TASK TO COMPLETE | If a record below holds a picture, drop the picture and restate everything else word for word.

DATA IN THIS EXERCISE |
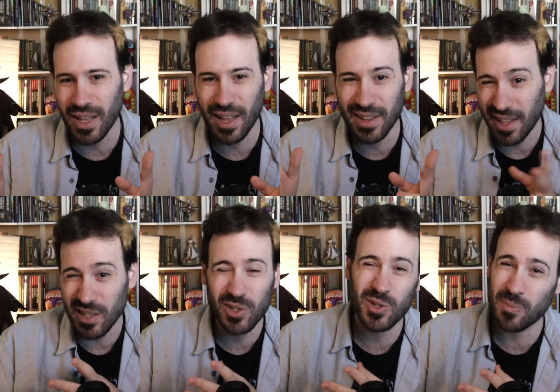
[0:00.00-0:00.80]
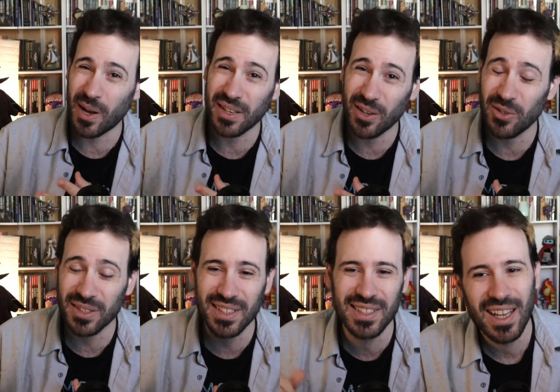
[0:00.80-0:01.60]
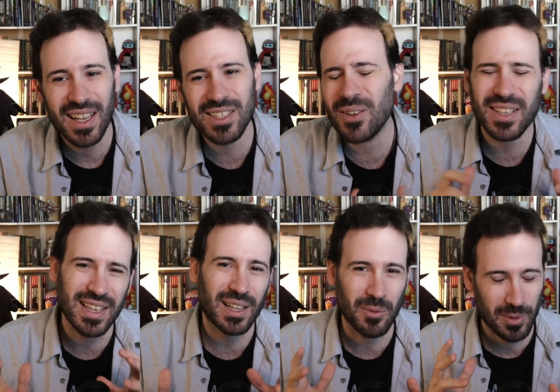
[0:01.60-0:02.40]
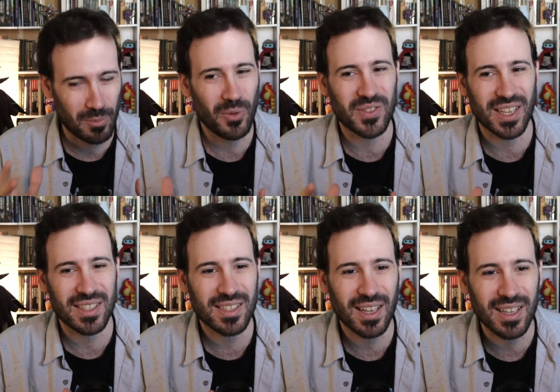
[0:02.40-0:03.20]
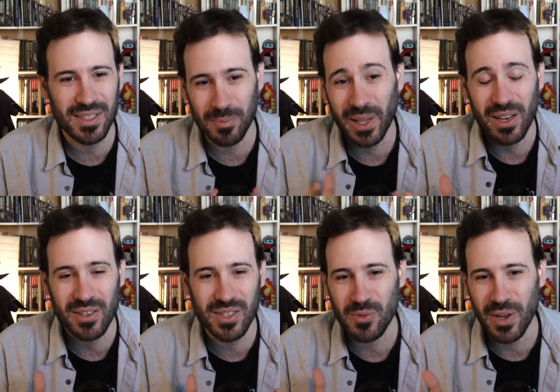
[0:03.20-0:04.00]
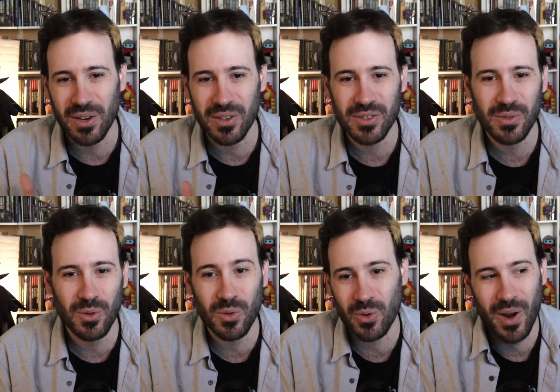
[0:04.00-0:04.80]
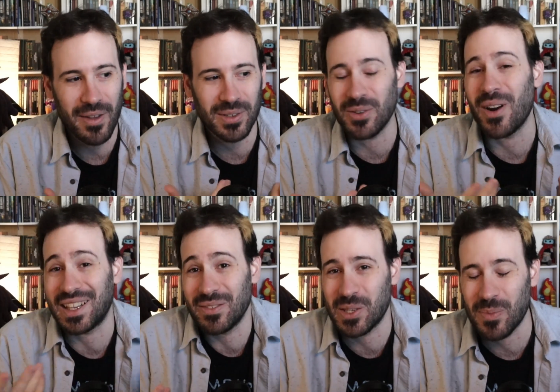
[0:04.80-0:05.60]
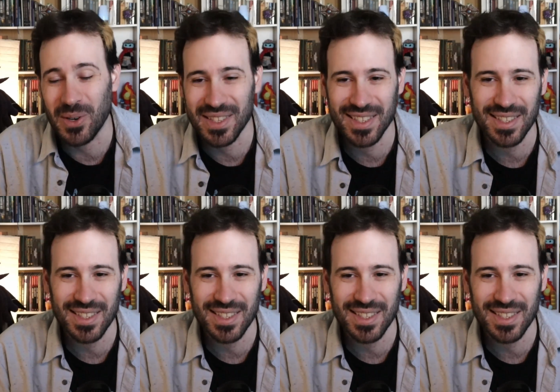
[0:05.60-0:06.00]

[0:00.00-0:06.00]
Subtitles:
attention span content is not exactly what moves us as players and readers who crave interactive experiences.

EXERCISE OUTPUT |
[0:00.00-0:00.80]
[0:00.80-0:01.60]
[0:01.60-0:02.40]
[0:02.40-0:03.20]
[0:03.20-0:04.00]
[0:04.00-0:04.80]
[0:04.80-0:05.60]
[0:05.60-0:06.00]

[0:00.00-0:06.00]
Subtitles:
attention span content is not exactly what moves us as players and readers who crave interactive experiences.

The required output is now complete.